In total, 1,708 Olympic and Paralympic hopefuls from 44 sports were surveyed by the DOSB.
According to Rule 50 of the Olympic Charter, freedom of expression is allowed during press conferences, team meetings, interviews or on social media.
Protests or demonstrations are not allowed at sports facilities, on the podium or at official ceremonies, however.
Around half of the German athletes who responded to the survey said they did not yet feel sufficiently informed about Rule 50 and would like more information on it.
The survey also showed expression of opinion is important for around 90 per cent of the participating athletes, but a third said they did not express their private views in public.
When athletes do choose to express their opinion, 24 per cent responded that they did so through social media and 22 per cent in interviews.
Fifty-four per cent of athletes agreed with the rules governing expression of opinion, but 58 per cent believe athletes should have the opportunity to express their views more clearly in the future.
Four out of five respondents said they did not have a specific concern that they would want to campaign for publicly.
At the same time, less than a quarter of those surveyed would mind if other athletes staged a protest in competition venues.
"The results show once again how multi-layered and complex such topics are," said DOSB President Alfons Hörmann.
"At the same time, it becomes clear that the ideas and wishes of the athletes are very different."

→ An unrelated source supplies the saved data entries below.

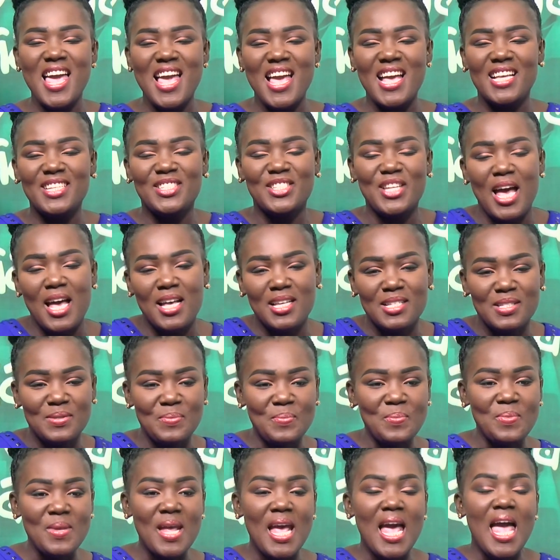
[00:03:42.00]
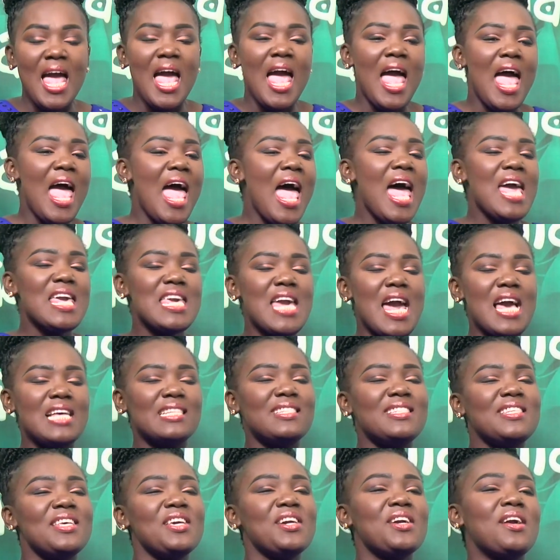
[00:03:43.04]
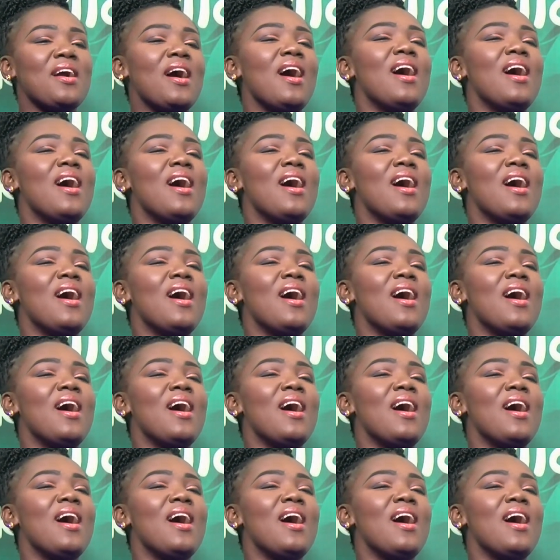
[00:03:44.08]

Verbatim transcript: Thank you, thank you, hey, thank you, Siko.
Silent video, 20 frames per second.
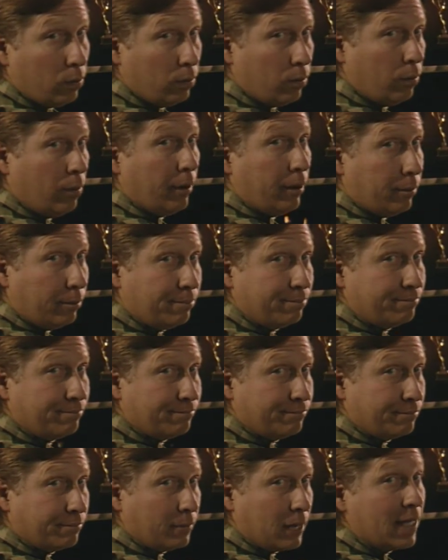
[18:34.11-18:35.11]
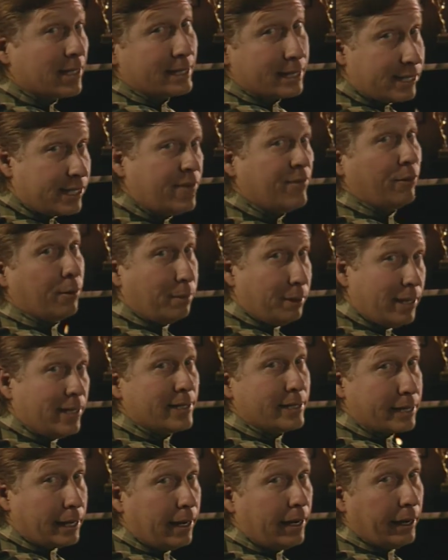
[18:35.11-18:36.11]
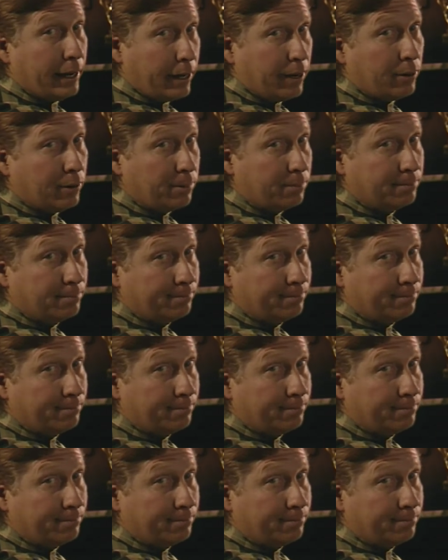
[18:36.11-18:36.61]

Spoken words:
Well, that's easy for me to say now.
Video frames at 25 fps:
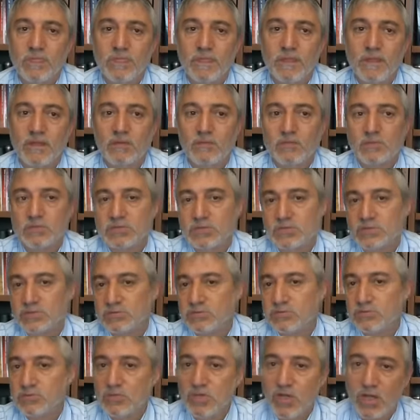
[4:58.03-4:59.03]
then we
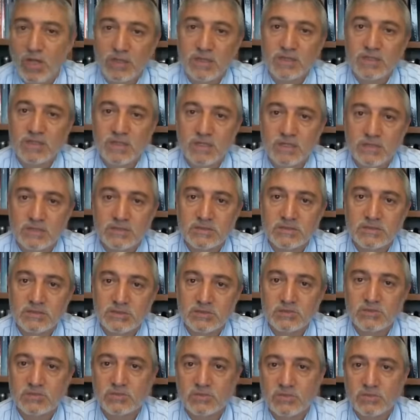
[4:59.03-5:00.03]
just do the holidays and
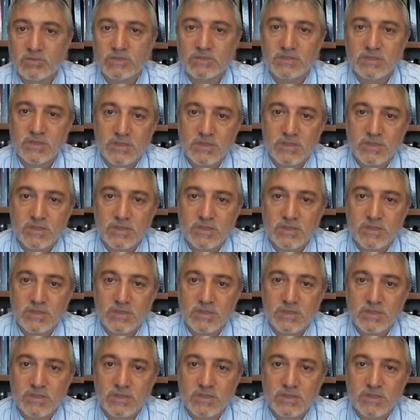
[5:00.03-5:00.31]
just go to the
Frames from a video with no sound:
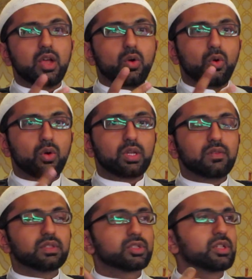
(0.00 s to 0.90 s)
or he
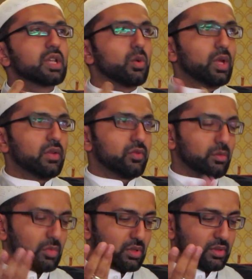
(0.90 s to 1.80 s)
will turn away
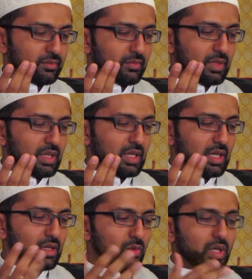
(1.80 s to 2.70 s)
from her
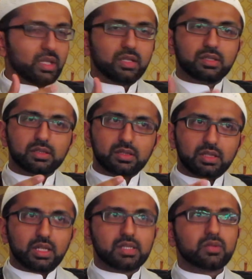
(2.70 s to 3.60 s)
in a way that
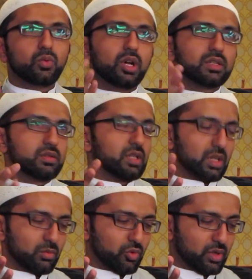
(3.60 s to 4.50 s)
he doesn't want her
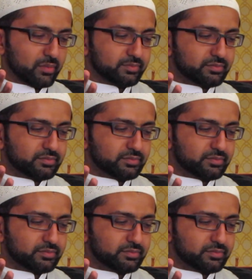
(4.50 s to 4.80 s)
anymore,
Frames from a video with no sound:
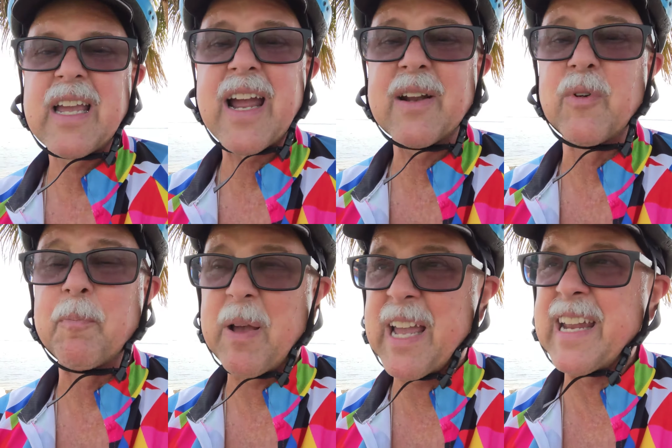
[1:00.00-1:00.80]
kind of a
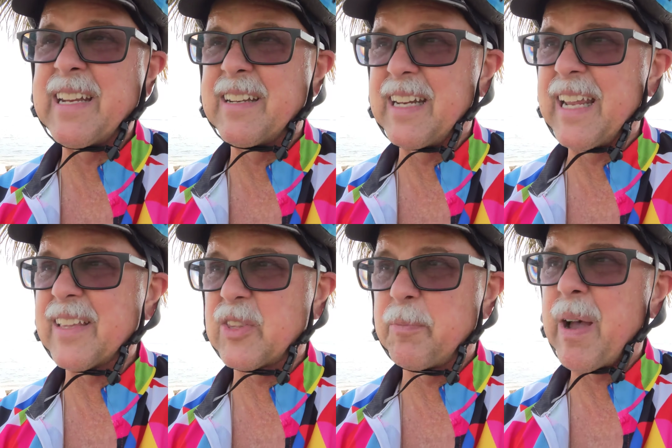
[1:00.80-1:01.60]
pain to
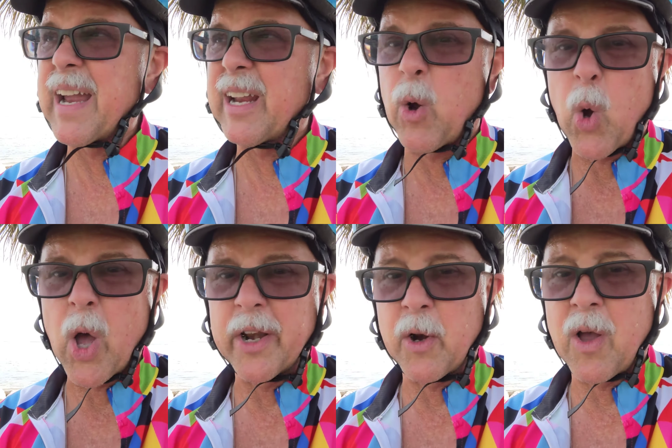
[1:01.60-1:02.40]
get the bike
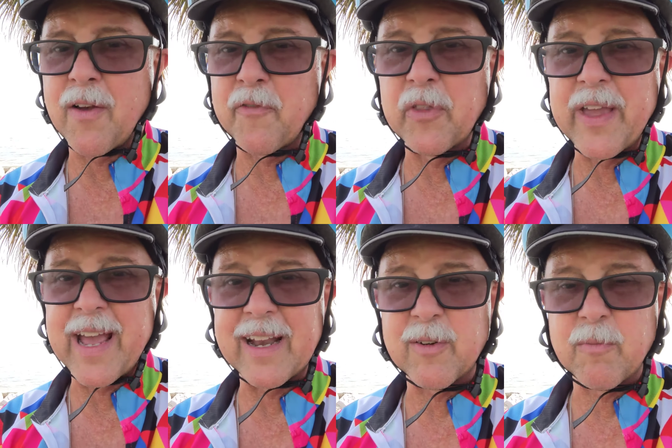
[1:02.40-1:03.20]
on and off of
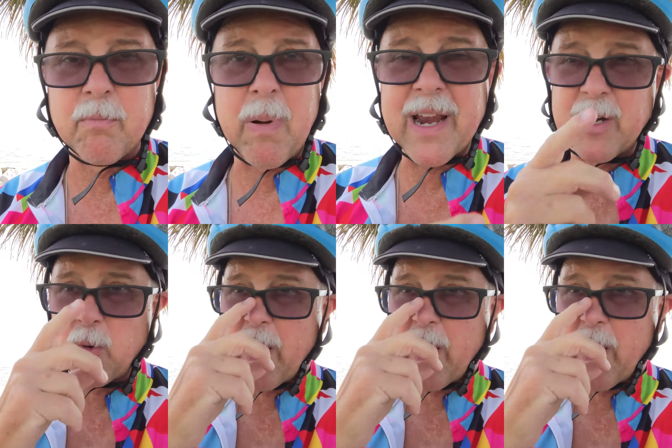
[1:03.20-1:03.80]
that bike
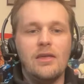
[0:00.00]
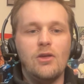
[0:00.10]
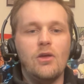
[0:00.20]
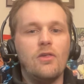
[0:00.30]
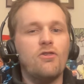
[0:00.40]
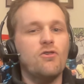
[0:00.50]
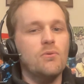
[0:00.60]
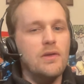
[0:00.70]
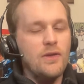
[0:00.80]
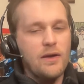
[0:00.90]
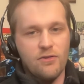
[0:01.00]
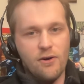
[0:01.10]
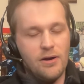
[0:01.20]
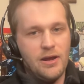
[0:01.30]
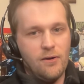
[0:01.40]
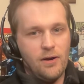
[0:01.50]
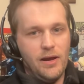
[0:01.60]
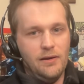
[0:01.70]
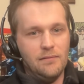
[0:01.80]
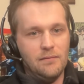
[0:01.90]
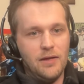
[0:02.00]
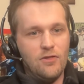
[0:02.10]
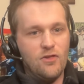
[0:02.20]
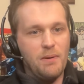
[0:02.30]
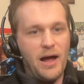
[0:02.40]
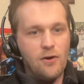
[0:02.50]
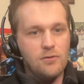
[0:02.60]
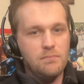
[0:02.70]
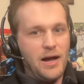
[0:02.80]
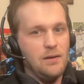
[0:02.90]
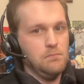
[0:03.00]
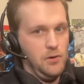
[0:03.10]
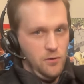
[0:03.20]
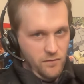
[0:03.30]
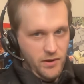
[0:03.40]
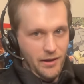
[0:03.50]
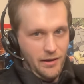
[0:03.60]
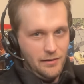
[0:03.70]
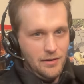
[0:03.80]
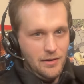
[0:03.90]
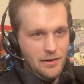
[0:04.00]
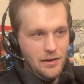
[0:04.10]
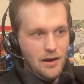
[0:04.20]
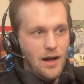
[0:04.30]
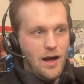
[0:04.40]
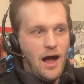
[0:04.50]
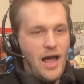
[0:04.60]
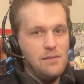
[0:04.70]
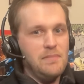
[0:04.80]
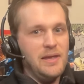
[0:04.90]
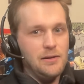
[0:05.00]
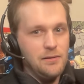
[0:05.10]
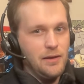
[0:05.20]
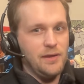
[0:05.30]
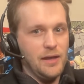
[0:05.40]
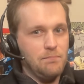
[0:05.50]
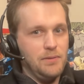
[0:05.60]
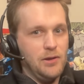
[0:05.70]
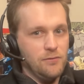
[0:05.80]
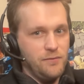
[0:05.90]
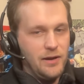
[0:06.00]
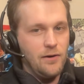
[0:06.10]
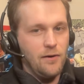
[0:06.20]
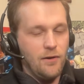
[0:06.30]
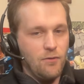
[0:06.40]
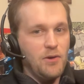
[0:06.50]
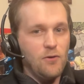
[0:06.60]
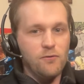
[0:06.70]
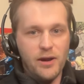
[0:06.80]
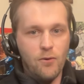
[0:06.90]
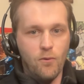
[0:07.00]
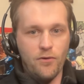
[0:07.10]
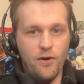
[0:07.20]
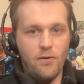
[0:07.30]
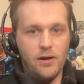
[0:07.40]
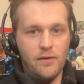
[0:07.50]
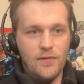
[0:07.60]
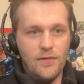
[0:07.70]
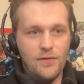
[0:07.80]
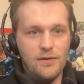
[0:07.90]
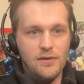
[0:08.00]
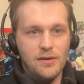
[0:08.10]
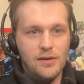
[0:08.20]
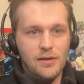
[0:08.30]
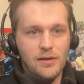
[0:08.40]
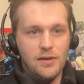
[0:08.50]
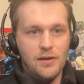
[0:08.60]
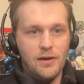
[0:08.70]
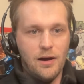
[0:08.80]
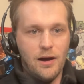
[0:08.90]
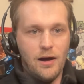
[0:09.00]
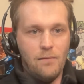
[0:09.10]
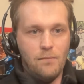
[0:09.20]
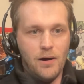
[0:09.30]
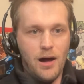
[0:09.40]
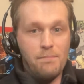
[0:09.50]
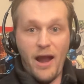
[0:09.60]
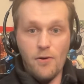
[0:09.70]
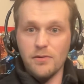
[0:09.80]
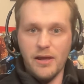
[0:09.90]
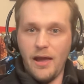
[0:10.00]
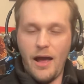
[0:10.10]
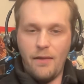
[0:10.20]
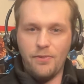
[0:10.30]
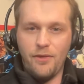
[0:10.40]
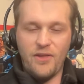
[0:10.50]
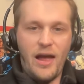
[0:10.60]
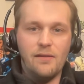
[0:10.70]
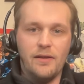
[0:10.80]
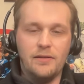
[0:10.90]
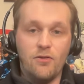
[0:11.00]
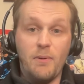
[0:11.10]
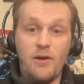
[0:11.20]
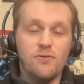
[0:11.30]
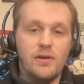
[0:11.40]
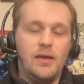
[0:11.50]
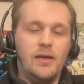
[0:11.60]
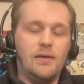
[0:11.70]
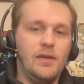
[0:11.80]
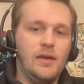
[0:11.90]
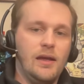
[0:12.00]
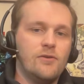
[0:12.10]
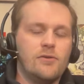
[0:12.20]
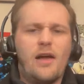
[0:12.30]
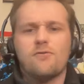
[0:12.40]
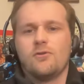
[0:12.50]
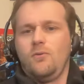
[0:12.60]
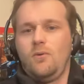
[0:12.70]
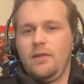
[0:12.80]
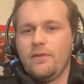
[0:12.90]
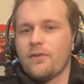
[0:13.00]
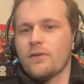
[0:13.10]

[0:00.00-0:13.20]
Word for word: As soon as I start hearing inspired by a movie, yeah, I immediately think Bill Finger because Bill Finger was always so, um, apparently at the silent, especially the the international ones.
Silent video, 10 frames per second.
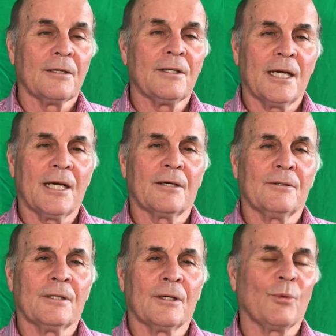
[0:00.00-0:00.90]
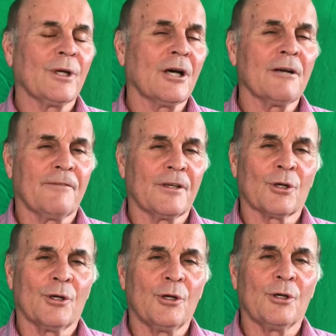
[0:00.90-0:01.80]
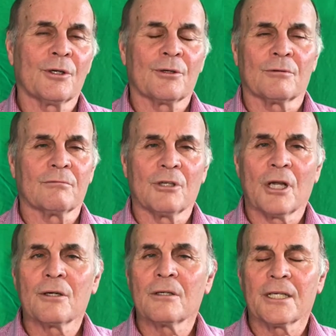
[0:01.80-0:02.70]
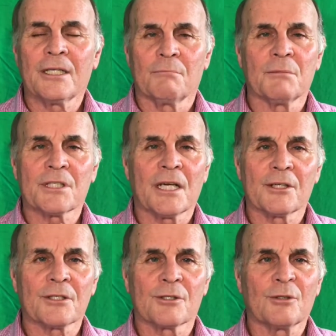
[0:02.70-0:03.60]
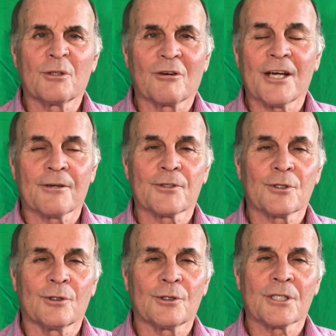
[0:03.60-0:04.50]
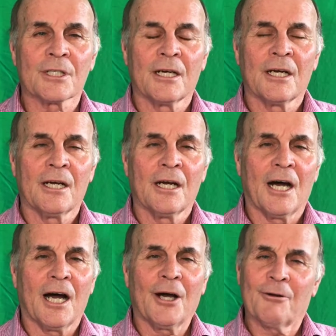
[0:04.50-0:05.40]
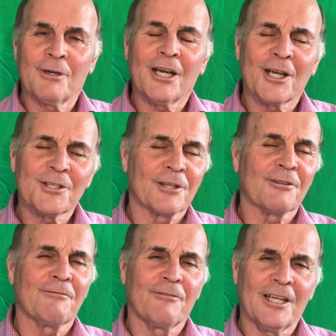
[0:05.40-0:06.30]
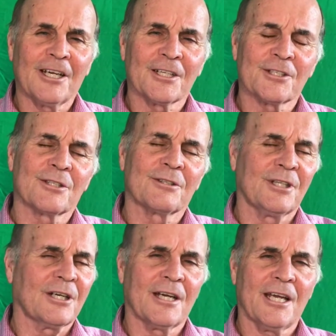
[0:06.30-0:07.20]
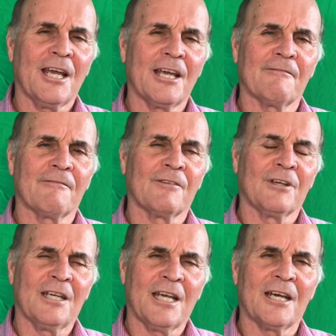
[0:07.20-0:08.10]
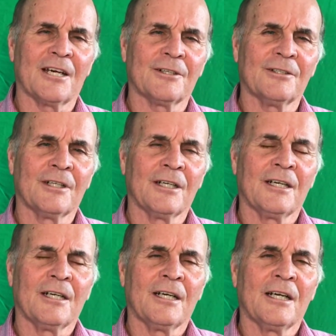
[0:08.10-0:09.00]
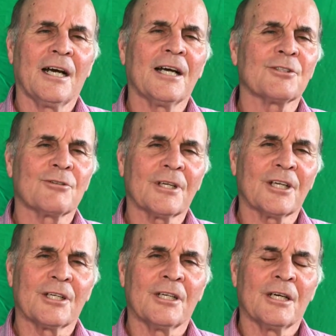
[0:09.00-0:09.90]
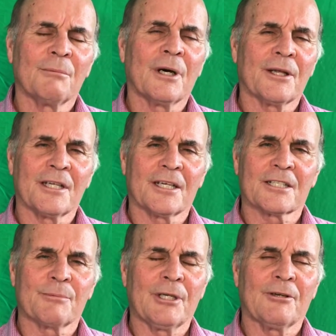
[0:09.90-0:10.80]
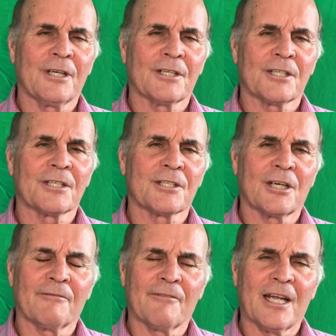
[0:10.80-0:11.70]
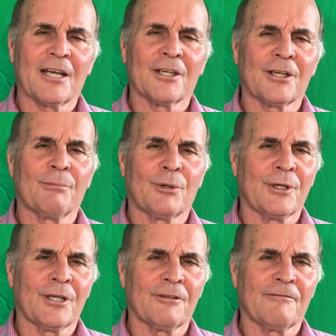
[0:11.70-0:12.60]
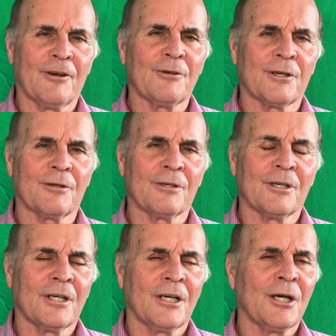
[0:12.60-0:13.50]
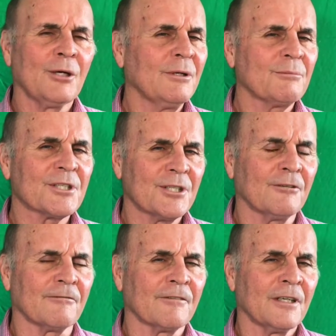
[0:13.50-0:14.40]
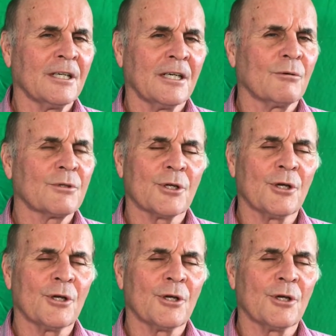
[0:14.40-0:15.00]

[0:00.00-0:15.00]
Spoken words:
Now, when I feel hurt, or lonely, misunderstood, or out of sorts, I realize that the feelings that I have now are triggered by the experiences of that little boy in the photo, who himself was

The survey was carried out during a time of increased scrutiny of Rule 50, with some calling for the regulation to be relaxed or even abolished.
The Australian Olympic Committee (AOC) and Olympic Federation of Ireland (OFI) Athletes’ Commissions, among others, have also carried out surveys on the matter.
The AOC survey indicated some 39.91 per cent believe in self-expression at the Games depending on the circumstances, with a further 19.16 per cent approving of self-expression in any circumstances.
The remaining 40.93 per cent felt the Games were not a place for athletes to publicly express views.
More than 80 per cent of respondents to the AOC survey said a protest on the field of play would detract from the performance or experience of athletes.
Sixty-two per cent of respondents to the OFI survey of Irish Olympic hopefuls and Olympians said some form of protest should be allowed at the Games.
Results of the OFI Athletes' Commission questionnaire also showed 67 per cent suggested they would not be in favour of unrestricted demonstrations.
The International Olympic Committee (IOC) announced in June that its Athletes' Commission would "have dialogue with athletes around the world to explore different ways for how Olympic athletes can express their support for the principles enshrined in the Olympic Charter in a dignified way".
The IOC Athletes Commission said the consultation aims to engage with athletes and athlete representatives across the Olympic Movement through various means, consolidate and review the feedback from the global network of athlete representatives, and develop survey questions that will form part of the consultation.
Under the draft timeline, engagement with Athletes’ Commissions will take place globally until October.